[Stored items]
+---+

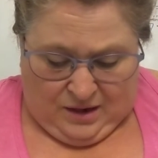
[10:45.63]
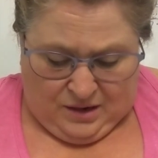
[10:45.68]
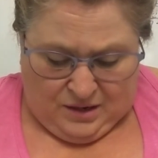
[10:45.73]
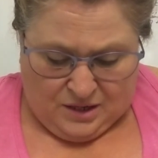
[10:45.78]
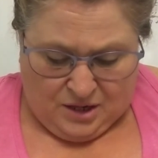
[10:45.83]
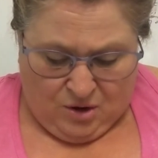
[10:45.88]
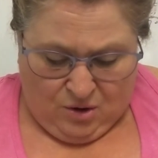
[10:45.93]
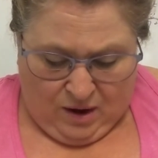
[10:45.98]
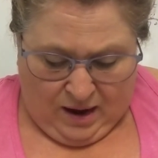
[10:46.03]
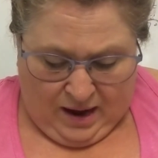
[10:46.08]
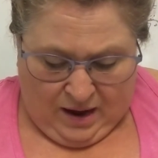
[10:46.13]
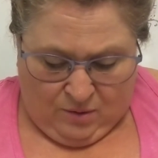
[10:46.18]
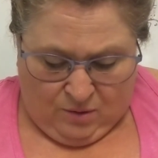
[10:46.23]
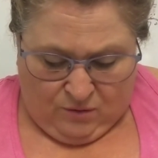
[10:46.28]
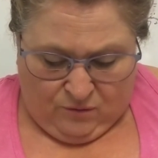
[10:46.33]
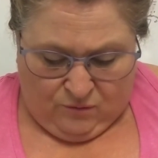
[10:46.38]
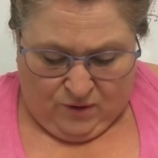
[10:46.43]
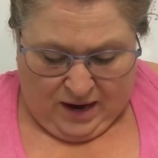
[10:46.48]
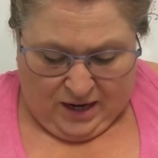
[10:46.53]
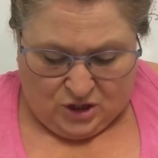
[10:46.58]
So our
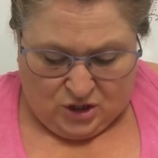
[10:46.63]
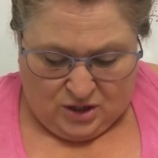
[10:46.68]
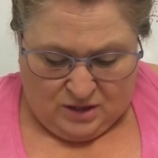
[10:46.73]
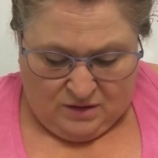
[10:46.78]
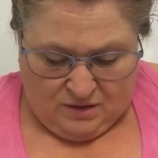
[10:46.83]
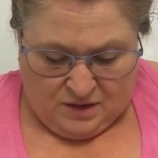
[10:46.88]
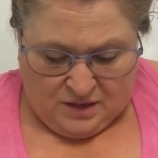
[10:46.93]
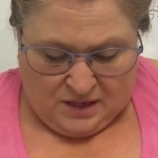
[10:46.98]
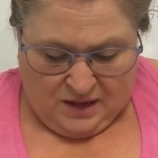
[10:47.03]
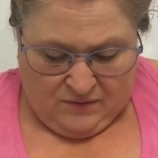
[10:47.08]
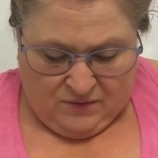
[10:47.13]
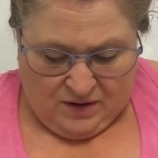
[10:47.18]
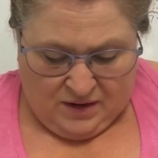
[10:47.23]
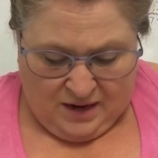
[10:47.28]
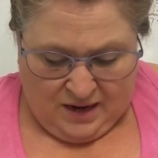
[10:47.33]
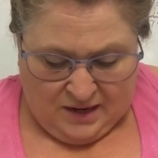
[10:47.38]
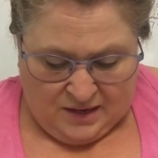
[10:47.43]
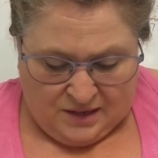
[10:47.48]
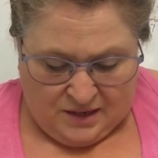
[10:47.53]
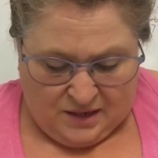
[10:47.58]
fraction there,
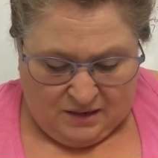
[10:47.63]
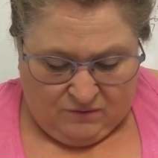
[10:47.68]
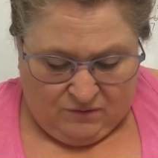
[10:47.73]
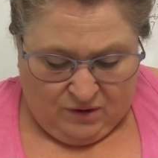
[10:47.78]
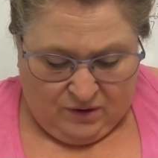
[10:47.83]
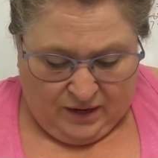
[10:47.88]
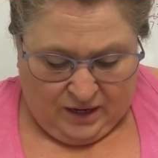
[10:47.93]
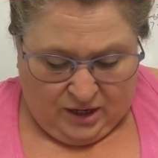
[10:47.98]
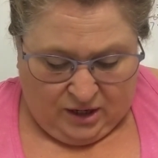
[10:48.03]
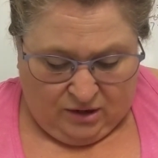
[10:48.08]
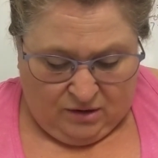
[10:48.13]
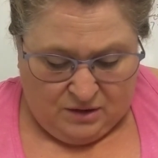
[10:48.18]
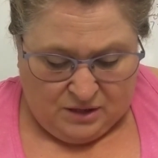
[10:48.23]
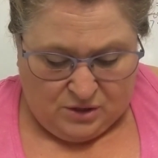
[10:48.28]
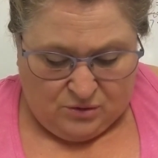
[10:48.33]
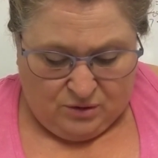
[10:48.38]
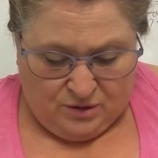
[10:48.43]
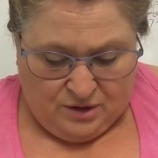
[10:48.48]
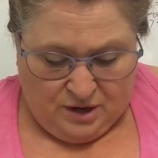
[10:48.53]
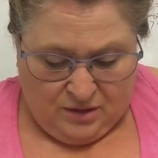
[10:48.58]
7/9, is very close
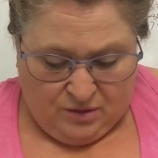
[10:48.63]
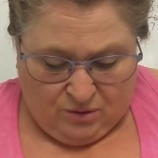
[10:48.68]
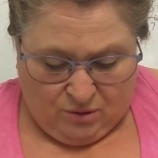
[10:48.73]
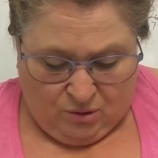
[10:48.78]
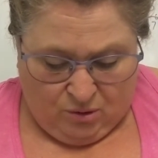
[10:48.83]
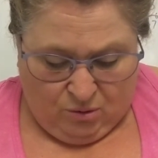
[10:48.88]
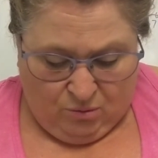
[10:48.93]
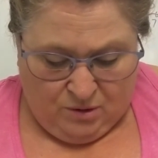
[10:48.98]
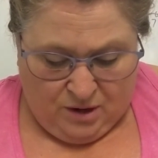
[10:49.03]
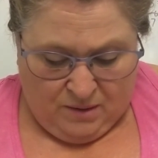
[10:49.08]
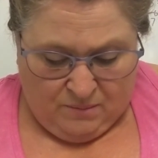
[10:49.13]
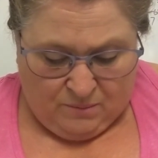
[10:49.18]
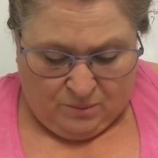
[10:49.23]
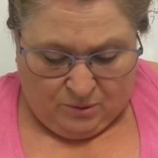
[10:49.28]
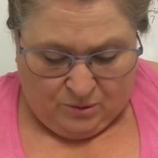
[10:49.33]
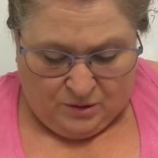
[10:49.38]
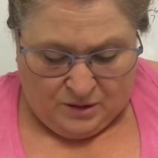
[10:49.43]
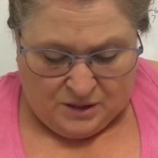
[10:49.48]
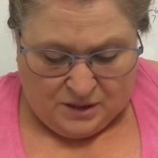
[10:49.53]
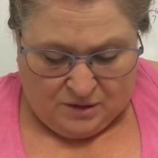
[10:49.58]
to another whole
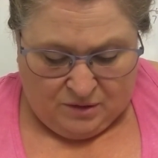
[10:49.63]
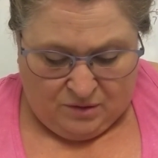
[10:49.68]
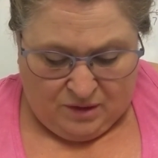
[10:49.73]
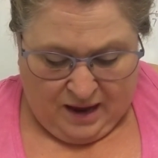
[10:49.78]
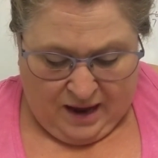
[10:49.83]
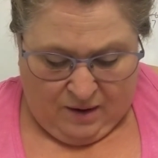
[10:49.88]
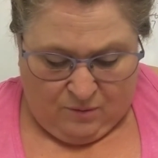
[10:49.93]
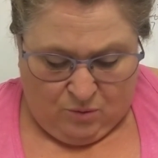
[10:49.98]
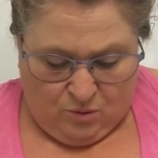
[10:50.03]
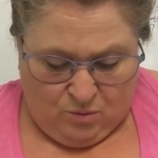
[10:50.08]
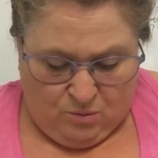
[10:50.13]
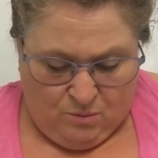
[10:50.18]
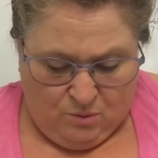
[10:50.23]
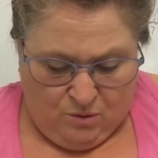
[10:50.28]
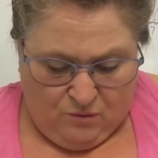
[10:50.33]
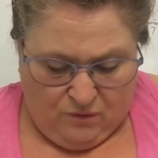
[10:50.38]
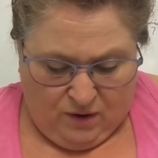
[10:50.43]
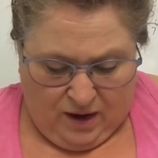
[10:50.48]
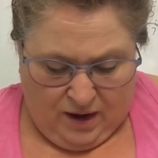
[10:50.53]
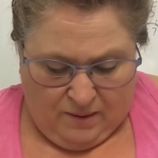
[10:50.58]
number, so that will
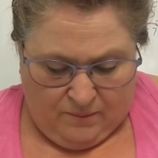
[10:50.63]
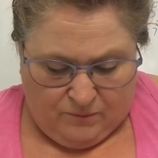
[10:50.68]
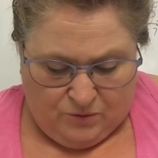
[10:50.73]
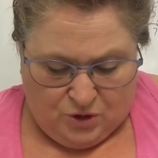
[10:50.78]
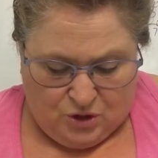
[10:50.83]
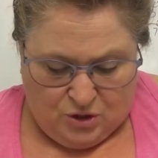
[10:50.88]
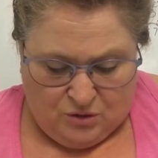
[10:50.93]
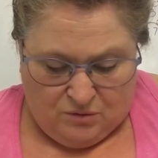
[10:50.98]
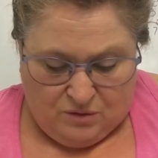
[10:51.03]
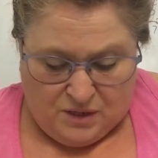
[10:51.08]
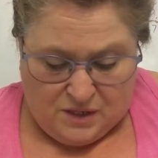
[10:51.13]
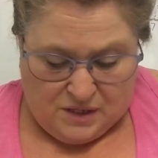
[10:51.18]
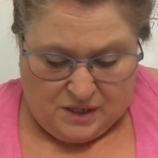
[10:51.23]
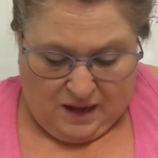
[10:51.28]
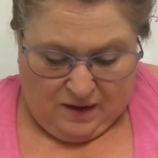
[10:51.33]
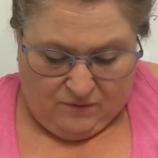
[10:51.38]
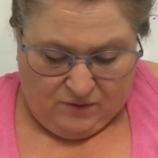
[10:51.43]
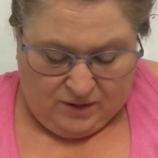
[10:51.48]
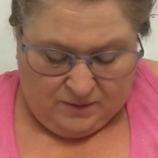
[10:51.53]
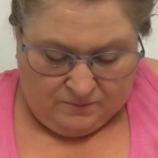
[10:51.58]
move up to
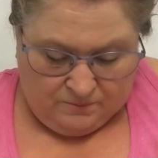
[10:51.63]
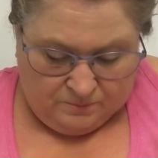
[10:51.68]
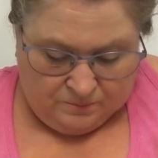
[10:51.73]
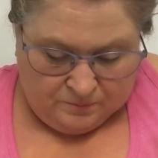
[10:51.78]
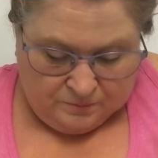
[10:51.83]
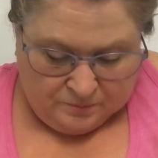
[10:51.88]
7.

+---+

Could the data above be repeated exactly, with every picture dropped?

[10:45.63]
[10:45.68]
[10:45.73]
[10:45.78]
[10:45.83]
[10:45.88]
[10:45.93]
[10:45.98]
[10:46.03]
[10:46.08]
[10:46.13]
[10:46.18]
[10:46.23]
[10:46.28]
[10:46.33]
[10:46.38]
[10:46.43]
[10:46.48]
[10:46.53]
[10:46.58]
So our
[10:46.63]
[10:46.68]
[10:46.73]
[10:46.78]
[10:46.83]
[10:46.88]
[10:46.93]
[10:46.98]
[10:47.03]
[10:47.08]
[10:47.13]
[10:47.18]
[10:47.23]
[10:47.28]
[10:47.33]
[10:47.38]
[10:47.43]
[10:47.48]
[10:47.53]
[10:47.58]
fraction there,
[10:47.63]
[10:47.68]
[10:47.73]
[10:47.78]
[10:47.83]
[10:47.88]
[10:47.93]
[10:47.98]
[10:48.03]
[10:48.08]
[10:48.13]
[10:48.18]
[10:48.23]
[10:48.28]
[10:48.33]
[10:48.38]
[10:48.43]
[10:48.48]
[10:48.53]
[10:48.58]
7/9, is very close
[10:48.63]
[10:48.68]
[10:48.73]
[10:48.78]
[10:48.83]
[10:48.88]
[10:48.93]
[10:48.98]
[10:49.03]
[10:49.08]
[10:49.13]
[10:49.18]
[10:49.23]
[10:49.28]
[10:49.33]
[10:49.38]
[10:49.43]
[10:49.48]
[10:49.53]
[10:49.58]
to another whole
[10:49.63]
[10:49.68]
[10:49.73]
[10:49.78]
[10:49.83]
[10:49.88]
[10:49.93]
[10:49.98]
[10:50.03]
[10:50.08]
[10:50.13]
[10:50.18]
[10:50.23]
[10:50.28]
[10:50.33]
[10:50.38]
[10:50.43]
[10:50.48]
[10:50.53]
[10:50.58]
number, so that will
[10:50.63]
[10:50.68]
[10:50.73]
[10:50.78]
[10:50.83]
[10:50.88]
[10:50.93]
[10:50.98]
[10:51.03]
[10:51.08]
[10:51.13]
[10:51.18]
[10:51.23]
[10:51.28]
[10:51.33]
[10:51.38]
[10:51.43]
[10:51.48]
[10:51.53]
[10:51.58]
move up to
[10:51.63]
[10:51.68]
[10:51.73]
[10:51.78]
[10:51.83]
[10:51.88]
7.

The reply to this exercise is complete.